DATA UNDER STUDY below:
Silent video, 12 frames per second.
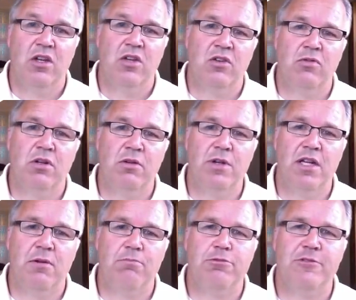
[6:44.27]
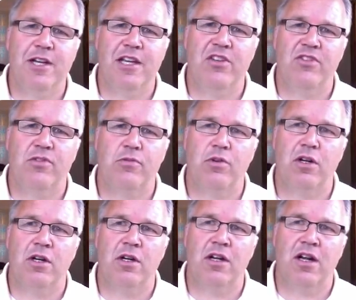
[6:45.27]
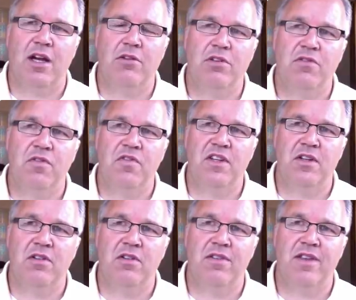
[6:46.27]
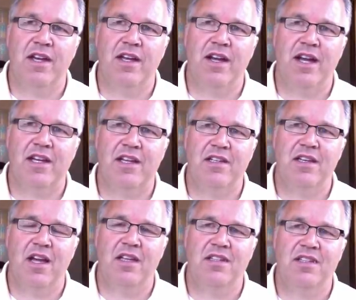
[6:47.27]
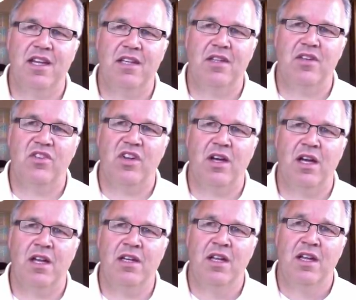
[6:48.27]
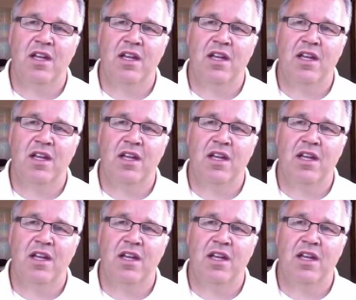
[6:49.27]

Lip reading: to really be in a place where I would feel that I can take this on.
End of DATA UNDER STUDY.
## WHAT IS REQUIRED:
Word for word, quote the lines above. Omit the pictures.

## FINISHED TASK:
Silent video, 12 frames per second.
[6:44.27]
[6:45.27]
[6:46.27]
[6:47.27]
[6:48.27]
[6:49.27]

Lip reading: to really be in a place where I would feel that I can take this on.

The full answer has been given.